Given the entries below, would you transcribe exactly the lines starting at the one with "[00:16:30.73]" and ending at the one with "[00:16:36.33]", both kept, pictures omitted, nothing extra?

▸ Extracted entries:
-*-*-

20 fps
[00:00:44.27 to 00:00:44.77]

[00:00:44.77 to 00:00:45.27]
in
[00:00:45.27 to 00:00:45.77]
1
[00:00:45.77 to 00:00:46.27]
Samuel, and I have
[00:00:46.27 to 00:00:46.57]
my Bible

-*-*-

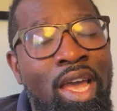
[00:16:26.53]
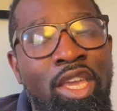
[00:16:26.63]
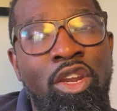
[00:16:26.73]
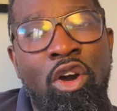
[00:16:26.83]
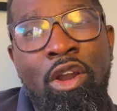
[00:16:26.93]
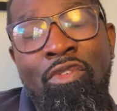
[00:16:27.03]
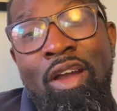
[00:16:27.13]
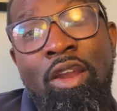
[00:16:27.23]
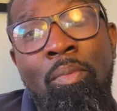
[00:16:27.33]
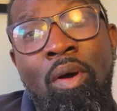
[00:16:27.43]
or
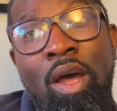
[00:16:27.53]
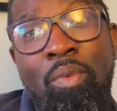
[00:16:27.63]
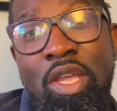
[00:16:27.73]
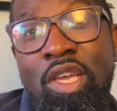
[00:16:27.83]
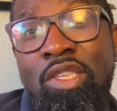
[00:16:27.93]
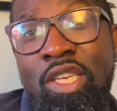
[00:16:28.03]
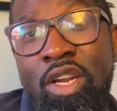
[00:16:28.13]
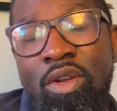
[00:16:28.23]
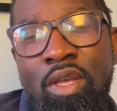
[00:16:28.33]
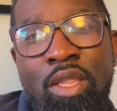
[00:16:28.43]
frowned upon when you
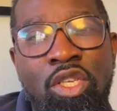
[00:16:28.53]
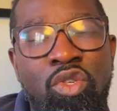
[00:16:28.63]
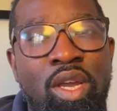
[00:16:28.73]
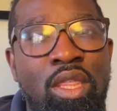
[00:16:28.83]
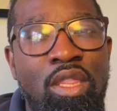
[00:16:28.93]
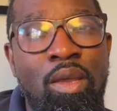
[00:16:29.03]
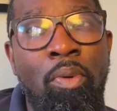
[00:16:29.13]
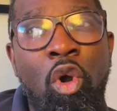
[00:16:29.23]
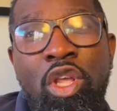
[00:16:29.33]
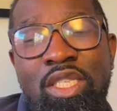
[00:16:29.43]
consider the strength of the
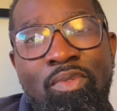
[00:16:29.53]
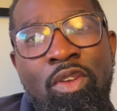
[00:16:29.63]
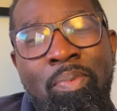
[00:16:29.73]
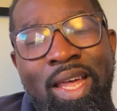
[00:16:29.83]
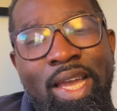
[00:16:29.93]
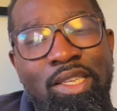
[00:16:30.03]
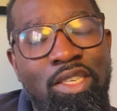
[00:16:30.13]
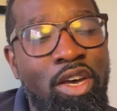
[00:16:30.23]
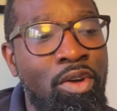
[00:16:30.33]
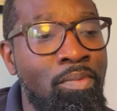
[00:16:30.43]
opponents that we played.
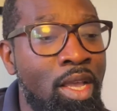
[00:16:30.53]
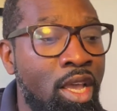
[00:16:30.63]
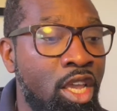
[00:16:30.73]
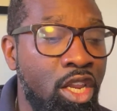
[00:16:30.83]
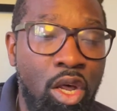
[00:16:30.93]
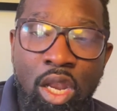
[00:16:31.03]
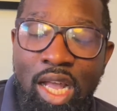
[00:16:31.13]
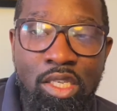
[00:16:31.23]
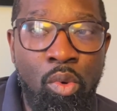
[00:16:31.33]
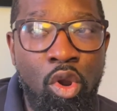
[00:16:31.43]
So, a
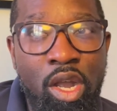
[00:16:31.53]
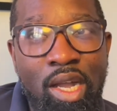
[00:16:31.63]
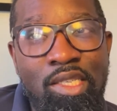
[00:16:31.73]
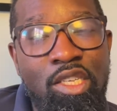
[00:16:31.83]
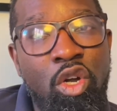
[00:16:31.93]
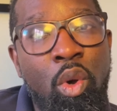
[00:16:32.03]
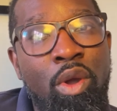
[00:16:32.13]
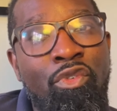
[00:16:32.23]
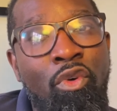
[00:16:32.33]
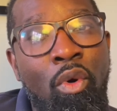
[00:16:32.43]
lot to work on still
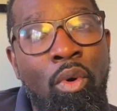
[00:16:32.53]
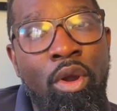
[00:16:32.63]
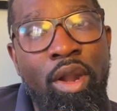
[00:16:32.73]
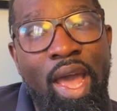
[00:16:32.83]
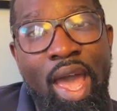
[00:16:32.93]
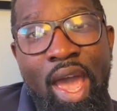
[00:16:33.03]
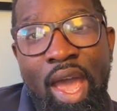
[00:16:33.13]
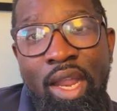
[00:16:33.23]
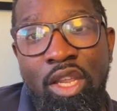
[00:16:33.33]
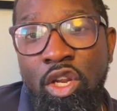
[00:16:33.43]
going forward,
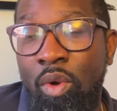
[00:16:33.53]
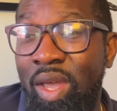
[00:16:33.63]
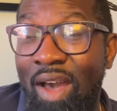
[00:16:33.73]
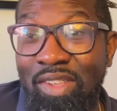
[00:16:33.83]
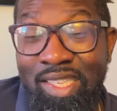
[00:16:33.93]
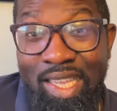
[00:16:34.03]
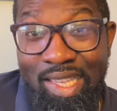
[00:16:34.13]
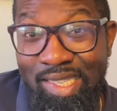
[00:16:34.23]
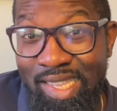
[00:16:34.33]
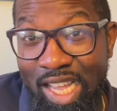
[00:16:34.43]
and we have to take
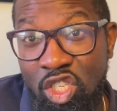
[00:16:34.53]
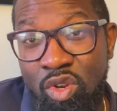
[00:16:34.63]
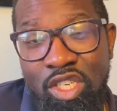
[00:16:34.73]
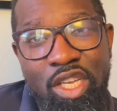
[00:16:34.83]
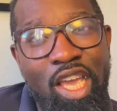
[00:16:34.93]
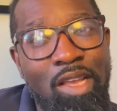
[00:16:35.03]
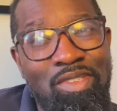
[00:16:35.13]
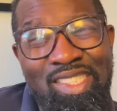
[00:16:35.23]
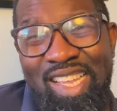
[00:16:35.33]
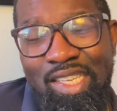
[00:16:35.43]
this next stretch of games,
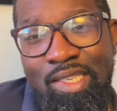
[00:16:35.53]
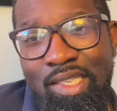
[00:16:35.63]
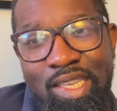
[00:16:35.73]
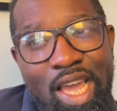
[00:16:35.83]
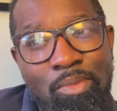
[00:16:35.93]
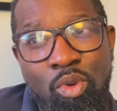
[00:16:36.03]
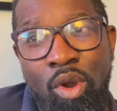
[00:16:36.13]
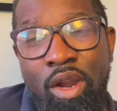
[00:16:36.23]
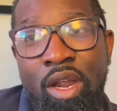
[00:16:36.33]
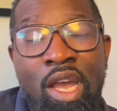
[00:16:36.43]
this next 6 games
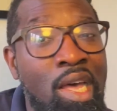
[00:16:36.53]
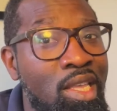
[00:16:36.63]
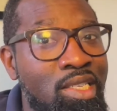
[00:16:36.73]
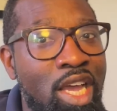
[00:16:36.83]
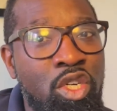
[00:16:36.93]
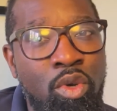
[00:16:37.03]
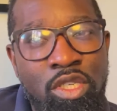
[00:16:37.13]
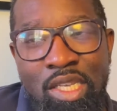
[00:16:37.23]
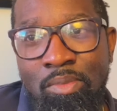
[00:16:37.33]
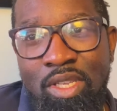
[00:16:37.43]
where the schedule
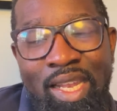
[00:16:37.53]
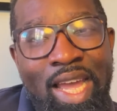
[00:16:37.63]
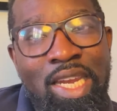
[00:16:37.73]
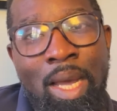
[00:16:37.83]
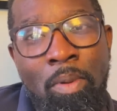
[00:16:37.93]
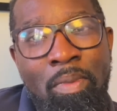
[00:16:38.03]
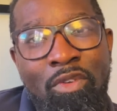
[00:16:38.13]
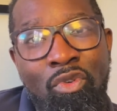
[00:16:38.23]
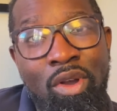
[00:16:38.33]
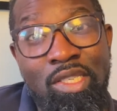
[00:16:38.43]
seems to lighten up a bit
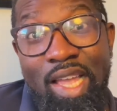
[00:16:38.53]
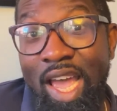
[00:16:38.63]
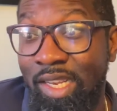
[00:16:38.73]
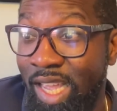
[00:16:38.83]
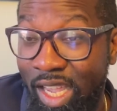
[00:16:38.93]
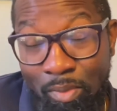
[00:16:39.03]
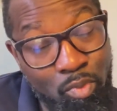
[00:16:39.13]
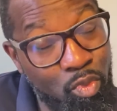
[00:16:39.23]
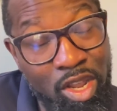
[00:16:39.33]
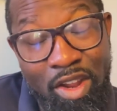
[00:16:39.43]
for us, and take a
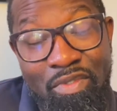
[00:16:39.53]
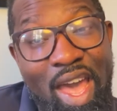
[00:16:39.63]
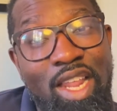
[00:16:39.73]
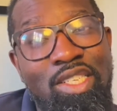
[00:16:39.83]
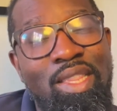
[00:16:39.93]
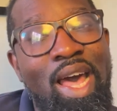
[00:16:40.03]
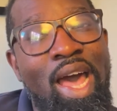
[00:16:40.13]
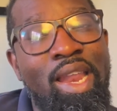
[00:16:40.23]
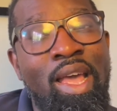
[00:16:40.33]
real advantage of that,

-*-*-

▸ Written reply:
[00:16:30.73]
[00:16:30.83]
[00:16:30.93]
[00:16:31.03]
[00:16:31.13]
[00:16:31.23]
[00:16:31.33]
[00:16:31.43]
So, a
[00:16:31.53]
[00:16:31.63]
[00:16:31.73]
[00:16:31.83]
[00:16:31.93]
[00:16:32.03]
[00:16:32.13]
[00:16:32.23]
[00:16:32.33]
[00:16:32.43]
lot to work on still
[00:16:32.53]
[00:16:32.63]
[00:16:32.73]
[00:16:32.83]
[00:16:32.93]
[00:16:33.03]
[00:16:33.13]
[00:16:33.23]
[00:16:33.33]
[00:16:33.43]
going forward,
[00:16:33.53]
[00:16:33.63]
[00:16:33.73]
[00:16:33.83]
[00:16:33.93]
[00:16:34.03]
[00:16:34.13]
[00:16:34.23]
[00:16:34.33]
[00:16:34.43]
and we have to take
[00:16:34.53]
[00:16:34.63]
[00:16:34.73]
[00:16:34.83]
[00:16:34.93]
[00:16:35.03]
[00:16:35.13]
[00:16:35.23]
[00:16:35.33]
[00:16:35.43]
this next stretch of games,
[00:16:35.53]
[00:16:35.63]
[00:16:35.73]
[00:16:35.83]
[00:16:35.93]
[00:16:36.03]
[00:16:36.13]
[00:16:36.23]
[00:16:36.33]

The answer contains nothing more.